These are some very old files I leeched from Jasmine, dating back to 1999. A time when we were both different people, I think.
She used to post little sound files with her journals, and I kept 27 of them. Jasmine in the midst of brushing her teeth, saying hi to Paul Grassoff. Jasmine imitating her dog, “Bark bark! I’m evil! Bark bark!”
Cracks me up every time.
I found a collection of old bookmarks she sent me, when I was on her ICQ distribution net. Jasmine is famous for her bookmarks, tidbits of news and amazing net.culture trivia, edgy zines and cutting edge humor, infused with this effortless geekgurl CUTE.
I found some old journals she wrote. Journals she wrote when she was in love, although she was never in love with me. There is a magic to that, watching it, even when it’s not directed at you.
There is a magic to be found in people who love that completely, with that kind of glorious abandon, particularly for those of us who keep our hearts in boxes.

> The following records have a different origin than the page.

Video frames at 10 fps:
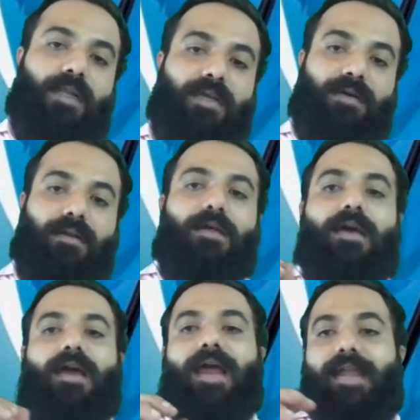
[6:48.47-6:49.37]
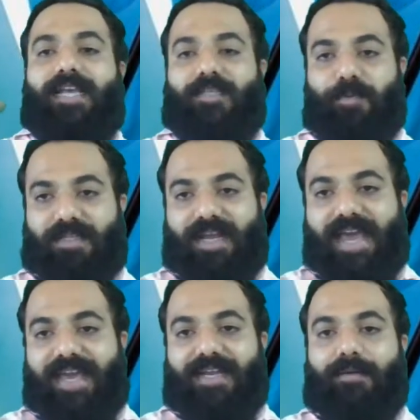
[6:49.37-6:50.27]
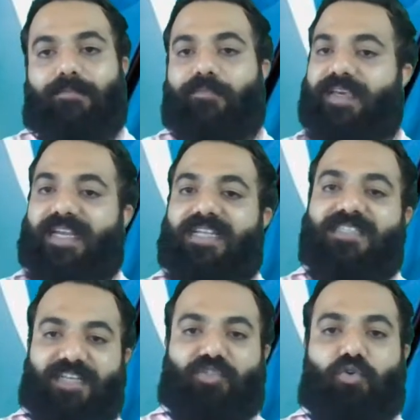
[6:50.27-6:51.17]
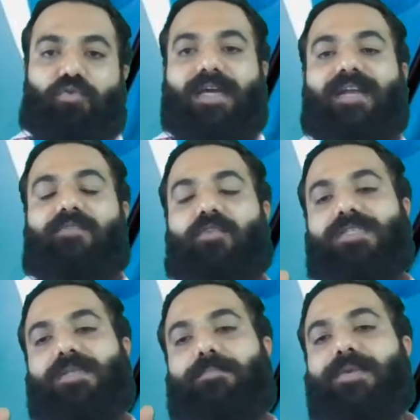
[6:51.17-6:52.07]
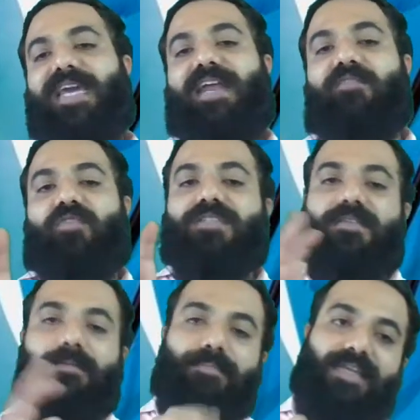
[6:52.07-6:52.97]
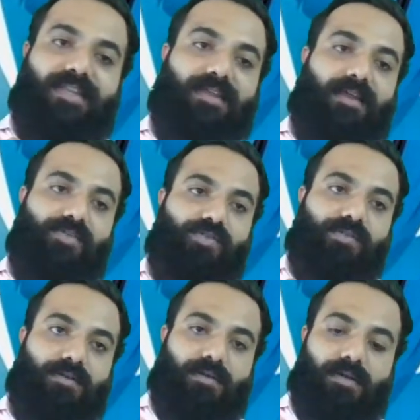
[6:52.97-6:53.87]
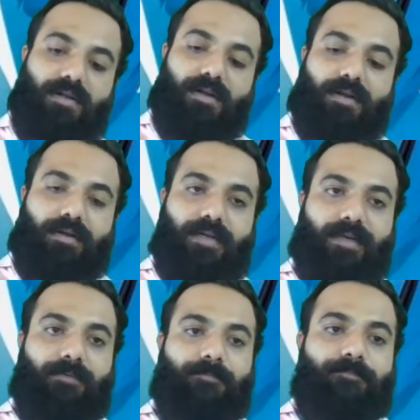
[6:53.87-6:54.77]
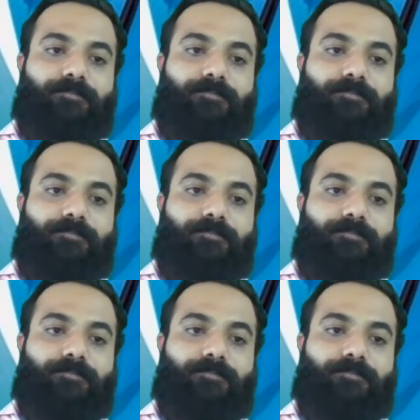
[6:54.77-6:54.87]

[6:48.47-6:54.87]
Clear? And as for the diagram, we can easily show that what is the B and what is the B. Then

The romance in these journals died in due course, as most of these passionate whirlwind things do, but the energy remains in bits and bytes on my computer, long after the love that inspired them has passed.
It made me miss her, I guess. Made me remember why I liked her so much in the first place, the fascinating energy that made Jasmine attractive to such a broad range of interesting people.
No one is a pure sample, of course. I have serious issues with Jasmine, but I had no issues with the Jasmine of ’99. That’s the one I miss, and I guess that leads us to a truth about all kinds of friends.
Everyone has bits of magic in them. Those are the things we fall in love with when we make new friends. Then time wears on and we learn the rest of them, the banality and the pettiness and the weird shit we do when we have our feelings hurt.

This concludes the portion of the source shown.